[THE INPUT]:
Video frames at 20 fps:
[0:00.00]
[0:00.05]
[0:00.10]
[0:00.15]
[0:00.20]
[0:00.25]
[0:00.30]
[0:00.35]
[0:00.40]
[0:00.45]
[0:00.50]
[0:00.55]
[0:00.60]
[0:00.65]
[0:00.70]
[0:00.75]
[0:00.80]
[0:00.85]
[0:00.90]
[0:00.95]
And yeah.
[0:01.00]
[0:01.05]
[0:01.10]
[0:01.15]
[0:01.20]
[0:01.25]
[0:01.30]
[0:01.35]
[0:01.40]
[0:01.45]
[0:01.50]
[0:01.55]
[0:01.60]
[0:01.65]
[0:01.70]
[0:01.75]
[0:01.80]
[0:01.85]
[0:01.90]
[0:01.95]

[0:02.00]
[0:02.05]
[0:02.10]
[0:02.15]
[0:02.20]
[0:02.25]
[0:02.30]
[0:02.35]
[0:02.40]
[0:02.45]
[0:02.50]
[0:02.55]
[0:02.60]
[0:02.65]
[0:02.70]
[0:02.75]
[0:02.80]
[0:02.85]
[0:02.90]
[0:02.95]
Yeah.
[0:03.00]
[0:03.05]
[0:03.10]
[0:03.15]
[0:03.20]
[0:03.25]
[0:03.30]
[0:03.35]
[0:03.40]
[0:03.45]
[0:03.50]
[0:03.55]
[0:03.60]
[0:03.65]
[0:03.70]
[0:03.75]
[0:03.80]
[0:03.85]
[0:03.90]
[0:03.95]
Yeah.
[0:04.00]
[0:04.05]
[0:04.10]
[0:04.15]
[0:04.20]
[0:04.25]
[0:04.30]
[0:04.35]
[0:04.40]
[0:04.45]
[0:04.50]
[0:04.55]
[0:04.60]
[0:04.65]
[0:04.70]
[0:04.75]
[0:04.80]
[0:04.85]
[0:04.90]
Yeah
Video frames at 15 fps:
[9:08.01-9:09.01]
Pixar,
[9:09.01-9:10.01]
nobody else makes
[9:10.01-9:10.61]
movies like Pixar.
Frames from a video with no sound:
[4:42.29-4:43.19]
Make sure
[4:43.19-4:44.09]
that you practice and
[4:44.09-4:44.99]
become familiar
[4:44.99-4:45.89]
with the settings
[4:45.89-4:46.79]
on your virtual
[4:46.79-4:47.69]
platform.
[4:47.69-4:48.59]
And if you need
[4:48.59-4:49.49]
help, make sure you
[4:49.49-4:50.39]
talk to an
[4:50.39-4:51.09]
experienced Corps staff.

[TASK PROMPT]: Retype each line above, keeping every character.

[SOLUTION TO THIS PROBLEM]:
Video frames at 20 fps:
[0:00.00]
[0:00.05]
[0:00.10]
[0:00.15]
[0:00.20]
[0:00.25]
[0:00.30]
[0:00.35]
[0:00.40]
[0:00.45]
[0:00.50]
[0:00.55]
[0:00.60]
[0:00.65]
[0:00.70]
[0:00.75]
[0:00.80]
[0:00.85]
[0:00.90]
[0:00.95]
And yeah.
[0:01.00]
[0:01.05]
[0:01.10]
[0:01.15]
[0:01.20]
[0:01.25]
[0:01.30]
[0:01.35]
[0:01.40]
[0:01.45]
[0:01.50]
[0:01.55]
[0:01.60]
[0:01.65]
[0:01.70]
[0:01.75]
[0:01.80]
[0:01.85]
[0:01.90]
[0:01.95]

[0:02.00]
[0:02.05]
[0:02.10]
[0:02.15]
[0:02.20]
[0:02.25]
[0:02.30]
[0:02.35]
[0:02.40]
[0:02.45]
[0:02.50]
[0:02.55]
[0:02.60]
[0:02.65]
[0:02.70]
[0:02.75]
[0:02.80]
[0:02.85]
[0:02.90]
[0:02.95]
Yeah.
[0:03.00]
[0:03.05]
[0:03.10]
[0:03.15]
[0:03.20]
[0:03.25]
[0:03.30]
[0:03.35]
[0:03.40]
[0:03.45]
[0:03.50]
[0:03.55]
[0:03.60]
[0:03.65]
[0:03.70]
[0:03.75]
[0:03.80]
[0:03.85]
[0:03.90]
[0:03.95]
Yeah.
[0:04.00]
[0:04.05]
[0:04.10]
[0:04.15]
[0:04.20]
[0:04.25]
[0:04.30]
[0:04.35]
[0:04.40]
[0:04.45]
[0:04.50]
[0:04.55]
[0:04.60]
[0:04.65]
[0:04.70]
[0:04.75]
[0:04.80]
[0:04.85]
[0:04.90]
Yeah
Video frames at 15 fps:
[9:08.01-9:09.01]
Pixar,
[9:09.01-9:10.01]
nobody else makes
[9:10.01-9:10.61]
movies like Pixar.
Frames from a video with no sound:
[4:42.29-4:43.19]
Make sure
[4:43.19-4:44.09]
that you practice and
[4:44.09-4:44.99]
become familiar
[4:44.99-4:45.89]
with the settings
[4:45.89-4:46.79]
on your virtual
[4:46.79-4:47.69]
platform.
[4:47.69-4:48.59]
And if you need
[4:48.59-4:49.49]
help, make sure you
[4:49.49-4:50.39]
talk to an
[4:50.39-4:51.09]
experienced Corps staff.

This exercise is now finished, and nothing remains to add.